Colt sat up as quickly as he could—which was not quickly at all—and tried to look around. Squinting and blinking, he could make out someone seated in the far corner of the room. At the same time, he became aware of a tremendous need to urinate. It was so bad he knew that he was only a step away from wetting himself.
“Who the fuck are you?” Colt said.
Before the answer could come, he struggled to his feet and went into the bathroom, where he released a thunderous cataract of urine into the bowl. From that position, he was just able to turn his head far enough to see the person’s foot as they sat in the chair, waiting for him to come out.
“Hello?” he called. “Who is that?” There was no answer.

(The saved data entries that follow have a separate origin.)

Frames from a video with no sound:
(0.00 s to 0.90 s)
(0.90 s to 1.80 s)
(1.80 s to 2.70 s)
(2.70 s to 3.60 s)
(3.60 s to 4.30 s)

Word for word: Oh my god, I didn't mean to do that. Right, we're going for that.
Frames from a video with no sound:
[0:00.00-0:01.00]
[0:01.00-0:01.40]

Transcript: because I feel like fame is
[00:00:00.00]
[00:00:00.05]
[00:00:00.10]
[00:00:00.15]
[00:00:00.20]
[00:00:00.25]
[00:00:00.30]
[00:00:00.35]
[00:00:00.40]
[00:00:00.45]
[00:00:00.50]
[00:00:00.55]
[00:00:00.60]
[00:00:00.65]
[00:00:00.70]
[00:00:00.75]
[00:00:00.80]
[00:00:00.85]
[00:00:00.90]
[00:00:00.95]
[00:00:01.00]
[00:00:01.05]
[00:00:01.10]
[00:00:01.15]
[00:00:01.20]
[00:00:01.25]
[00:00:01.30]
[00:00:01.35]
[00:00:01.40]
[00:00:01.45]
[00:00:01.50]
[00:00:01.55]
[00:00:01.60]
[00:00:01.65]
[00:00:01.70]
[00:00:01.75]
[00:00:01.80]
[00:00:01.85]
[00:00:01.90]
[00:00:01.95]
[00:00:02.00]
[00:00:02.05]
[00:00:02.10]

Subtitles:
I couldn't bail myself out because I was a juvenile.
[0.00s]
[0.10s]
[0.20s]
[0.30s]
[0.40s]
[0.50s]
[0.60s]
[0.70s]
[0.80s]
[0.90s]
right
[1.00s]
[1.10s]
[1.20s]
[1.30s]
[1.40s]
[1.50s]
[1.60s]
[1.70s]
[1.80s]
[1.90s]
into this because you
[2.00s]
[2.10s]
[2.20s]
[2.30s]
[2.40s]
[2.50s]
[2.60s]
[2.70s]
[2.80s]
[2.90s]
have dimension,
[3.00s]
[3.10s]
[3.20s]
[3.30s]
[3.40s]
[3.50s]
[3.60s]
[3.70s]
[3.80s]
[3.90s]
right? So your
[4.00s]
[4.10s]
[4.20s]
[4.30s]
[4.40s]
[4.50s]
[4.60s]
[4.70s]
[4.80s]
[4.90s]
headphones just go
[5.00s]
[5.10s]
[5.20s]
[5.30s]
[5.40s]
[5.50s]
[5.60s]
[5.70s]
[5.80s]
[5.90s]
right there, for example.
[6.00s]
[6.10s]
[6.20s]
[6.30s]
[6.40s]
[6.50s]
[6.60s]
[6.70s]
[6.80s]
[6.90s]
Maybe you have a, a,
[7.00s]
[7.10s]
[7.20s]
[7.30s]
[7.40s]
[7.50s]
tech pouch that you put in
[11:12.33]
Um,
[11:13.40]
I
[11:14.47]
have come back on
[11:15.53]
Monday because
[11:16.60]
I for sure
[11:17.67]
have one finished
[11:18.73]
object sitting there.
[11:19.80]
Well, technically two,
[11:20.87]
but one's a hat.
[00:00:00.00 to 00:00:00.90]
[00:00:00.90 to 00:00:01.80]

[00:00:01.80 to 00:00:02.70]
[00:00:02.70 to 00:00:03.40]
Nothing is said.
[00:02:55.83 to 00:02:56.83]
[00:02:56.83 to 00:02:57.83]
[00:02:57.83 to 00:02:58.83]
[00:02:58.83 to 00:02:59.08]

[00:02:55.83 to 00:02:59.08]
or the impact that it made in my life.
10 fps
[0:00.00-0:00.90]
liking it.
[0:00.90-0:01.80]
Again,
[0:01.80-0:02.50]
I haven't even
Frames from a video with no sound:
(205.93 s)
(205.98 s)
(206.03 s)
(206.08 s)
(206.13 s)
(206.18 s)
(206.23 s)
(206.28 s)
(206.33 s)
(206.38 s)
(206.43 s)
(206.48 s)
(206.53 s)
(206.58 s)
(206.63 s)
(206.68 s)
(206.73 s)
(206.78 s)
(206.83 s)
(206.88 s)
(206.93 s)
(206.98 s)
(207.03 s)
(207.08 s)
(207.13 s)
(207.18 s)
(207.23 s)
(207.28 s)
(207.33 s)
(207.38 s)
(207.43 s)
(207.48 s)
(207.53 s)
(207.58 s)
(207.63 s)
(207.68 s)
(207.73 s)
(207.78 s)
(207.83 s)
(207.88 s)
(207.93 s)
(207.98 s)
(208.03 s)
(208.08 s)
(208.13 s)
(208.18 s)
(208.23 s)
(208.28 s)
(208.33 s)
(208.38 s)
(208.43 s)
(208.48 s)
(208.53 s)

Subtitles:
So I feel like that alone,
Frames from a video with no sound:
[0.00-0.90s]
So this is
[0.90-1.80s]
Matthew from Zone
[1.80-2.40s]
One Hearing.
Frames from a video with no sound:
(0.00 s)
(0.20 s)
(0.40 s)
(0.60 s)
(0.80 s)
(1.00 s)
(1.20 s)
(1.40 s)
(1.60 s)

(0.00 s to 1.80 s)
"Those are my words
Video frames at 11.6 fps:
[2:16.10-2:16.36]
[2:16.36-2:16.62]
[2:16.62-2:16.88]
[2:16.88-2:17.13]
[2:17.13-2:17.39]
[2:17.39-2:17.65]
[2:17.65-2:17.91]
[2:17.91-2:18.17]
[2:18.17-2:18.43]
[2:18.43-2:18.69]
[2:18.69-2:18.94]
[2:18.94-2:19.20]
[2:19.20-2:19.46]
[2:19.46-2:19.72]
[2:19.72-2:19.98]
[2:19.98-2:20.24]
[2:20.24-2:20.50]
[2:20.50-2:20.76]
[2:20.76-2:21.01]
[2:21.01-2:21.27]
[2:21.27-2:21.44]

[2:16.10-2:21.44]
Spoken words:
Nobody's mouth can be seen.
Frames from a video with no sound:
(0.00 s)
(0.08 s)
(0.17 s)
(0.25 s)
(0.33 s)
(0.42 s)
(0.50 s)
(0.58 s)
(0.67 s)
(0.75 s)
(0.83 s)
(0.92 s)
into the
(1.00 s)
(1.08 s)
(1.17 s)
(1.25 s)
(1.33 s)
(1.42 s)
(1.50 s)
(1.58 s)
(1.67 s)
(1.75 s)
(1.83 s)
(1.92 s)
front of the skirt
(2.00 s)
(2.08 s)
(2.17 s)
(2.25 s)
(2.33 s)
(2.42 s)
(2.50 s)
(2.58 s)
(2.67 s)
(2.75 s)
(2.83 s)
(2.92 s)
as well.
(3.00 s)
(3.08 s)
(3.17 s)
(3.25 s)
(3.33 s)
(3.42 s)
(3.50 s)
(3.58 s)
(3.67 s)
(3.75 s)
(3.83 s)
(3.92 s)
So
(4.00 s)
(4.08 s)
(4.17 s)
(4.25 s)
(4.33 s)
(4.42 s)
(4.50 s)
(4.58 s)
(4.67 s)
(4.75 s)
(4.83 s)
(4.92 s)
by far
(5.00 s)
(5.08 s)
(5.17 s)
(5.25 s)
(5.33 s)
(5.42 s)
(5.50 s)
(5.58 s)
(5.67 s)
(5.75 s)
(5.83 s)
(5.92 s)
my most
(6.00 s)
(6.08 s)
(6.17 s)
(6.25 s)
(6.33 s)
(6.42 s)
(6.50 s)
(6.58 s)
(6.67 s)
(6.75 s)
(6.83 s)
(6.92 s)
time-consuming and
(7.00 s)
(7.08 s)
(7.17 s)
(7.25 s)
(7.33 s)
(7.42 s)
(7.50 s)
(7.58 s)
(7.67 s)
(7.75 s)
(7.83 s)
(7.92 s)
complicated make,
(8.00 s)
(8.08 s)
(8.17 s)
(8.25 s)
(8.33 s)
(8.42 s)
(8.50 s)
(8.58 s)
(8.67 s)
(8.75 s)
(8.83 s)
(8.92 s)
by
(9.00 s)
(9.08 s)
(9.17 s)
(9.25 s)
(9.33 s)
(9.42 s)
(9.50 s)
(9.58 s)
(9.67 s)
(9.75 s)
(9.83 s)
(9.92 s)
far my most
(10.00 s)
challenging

Colt pissed for nearly a full minute. Finally, he came out of the bathroom, clad only in his underwear, greatly relieved now; and there, as cool as a cucumber, was the neighbor from Pennsylvania, that short, hairy little guy with the tow truck. What was his name again? Colt blinked at him uncomprehendingly.
“Flebberman?” said Colt. “What the fuck are you doing in my apartment? How did you get in here?”
“You left the door unlocked,” Flebberman said. “Here I was ready to wait all morning for you ta come out, and you made it so easy for me.” He wrinkled his nose. “You musta really been tanked last night. You smell like a bum.”